Start of Records for processing
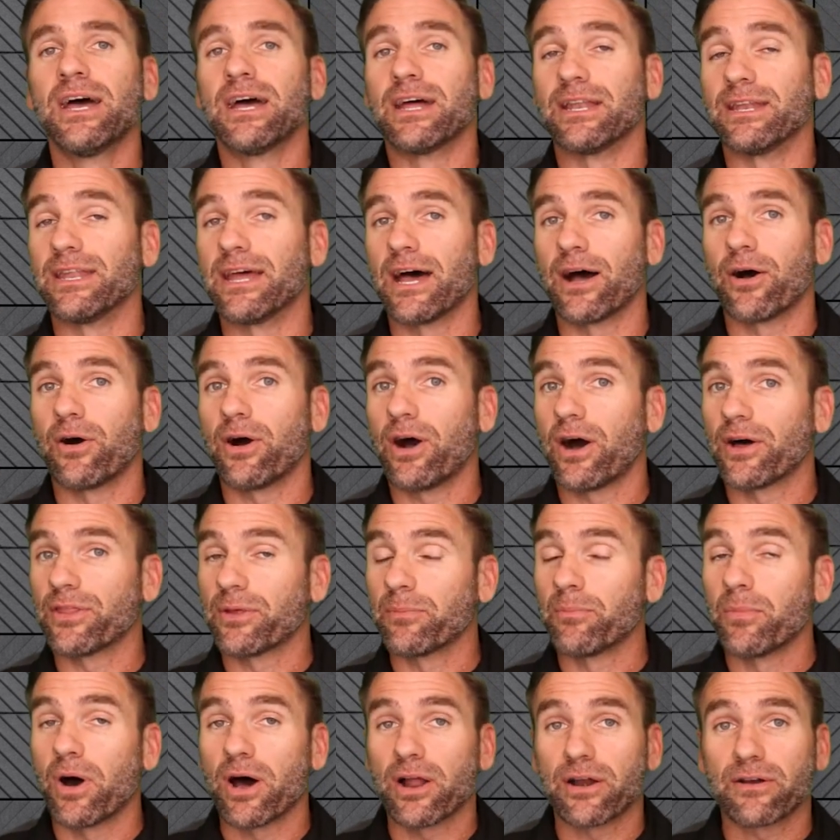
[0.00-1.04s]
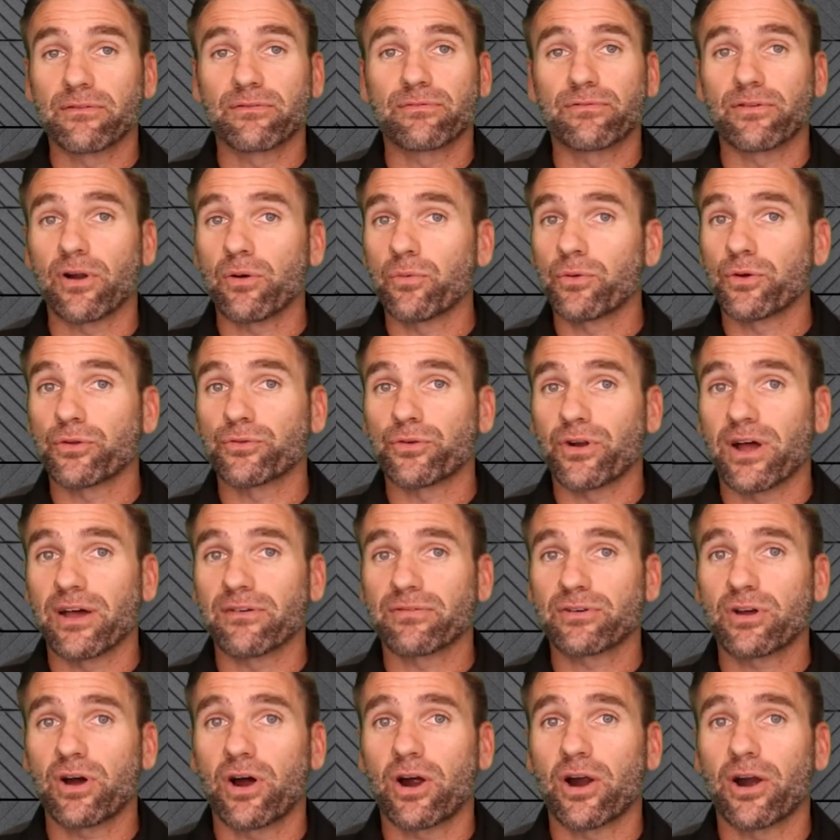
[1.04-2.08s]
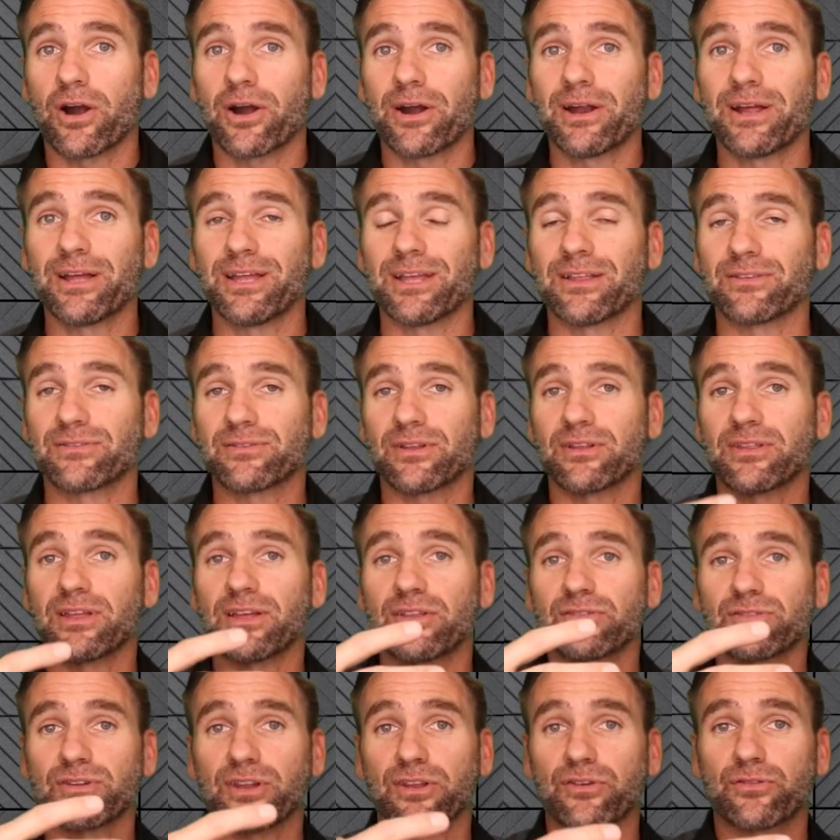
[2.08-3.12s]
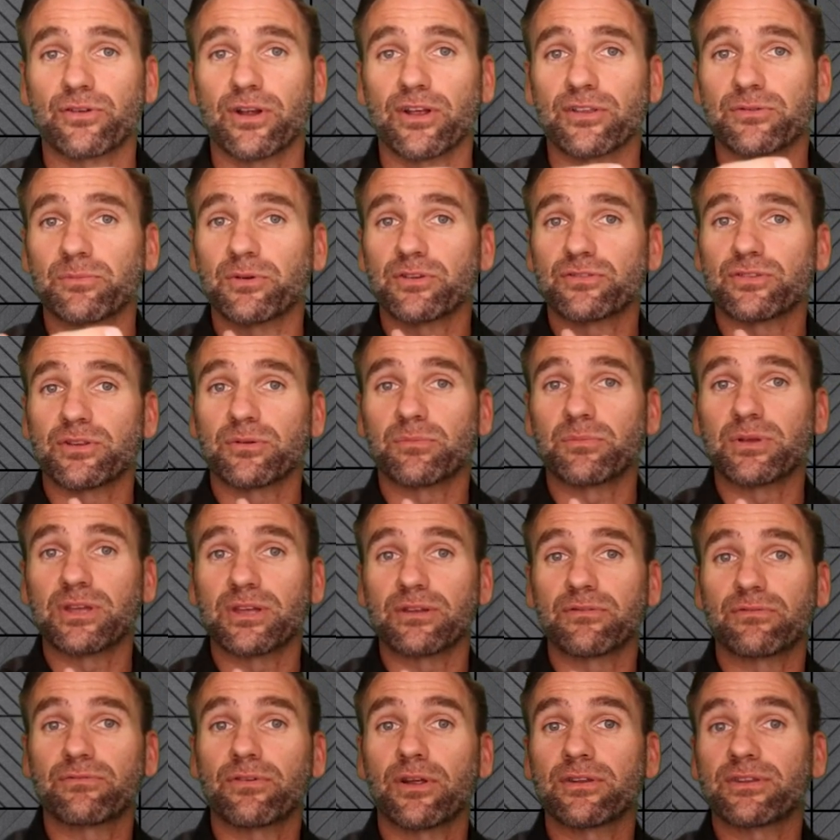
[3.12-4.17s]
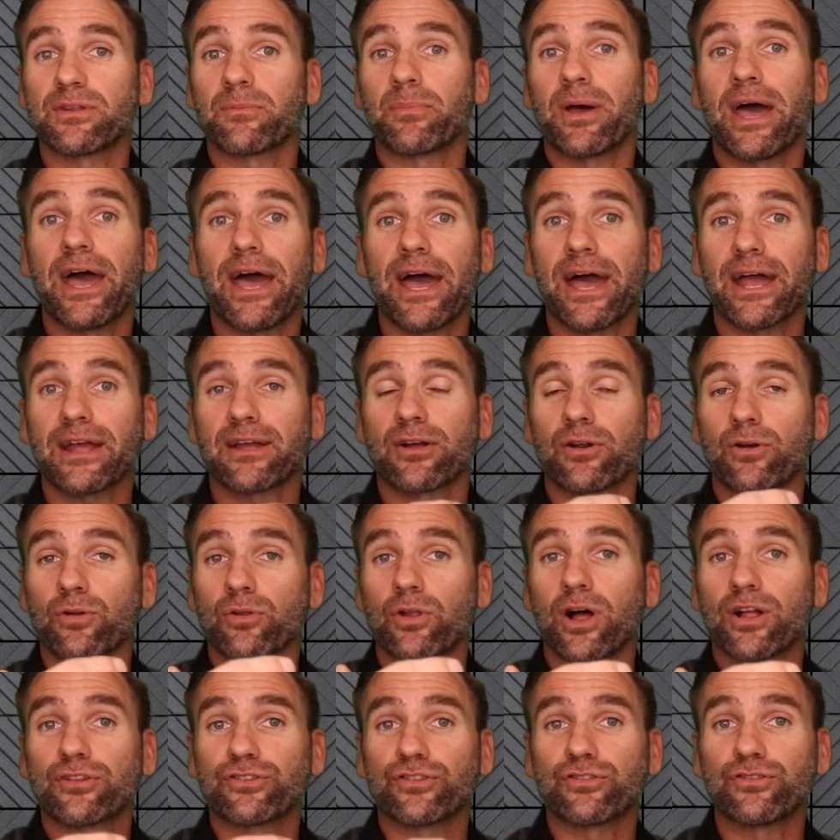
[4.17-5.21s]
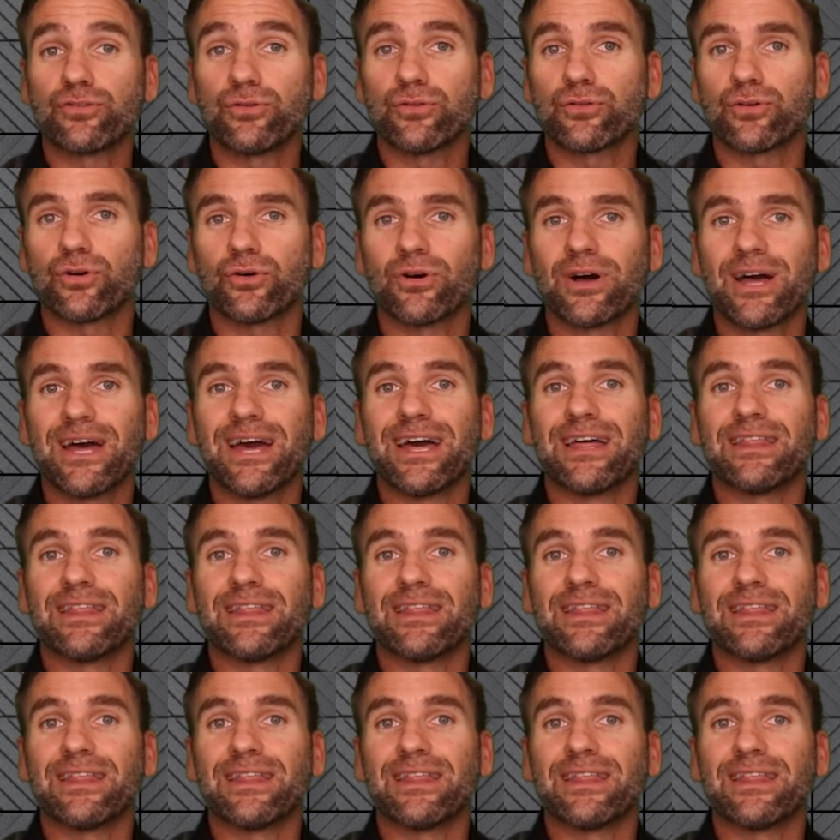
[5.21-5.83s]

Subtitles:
Now, on the modern front-wheel drive car, instead of the engine and transmission being front to back or longitudinal,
End of Records for processing
Exercise description: The range to set down runs from the line containing "[1.04-2.08s]" through the final line of the data, both ends included; give it exactly and drop the pictures.

Solution:
[1.04-2.08s]
[2.08-3.12s]
[3.12-4.17s]
[4.17-5.21s]
[5.21-5.83s]

Subtitles:
Now, on the modern front-wheel drive car, instead of the engine and transmission being front to back or longitudinal,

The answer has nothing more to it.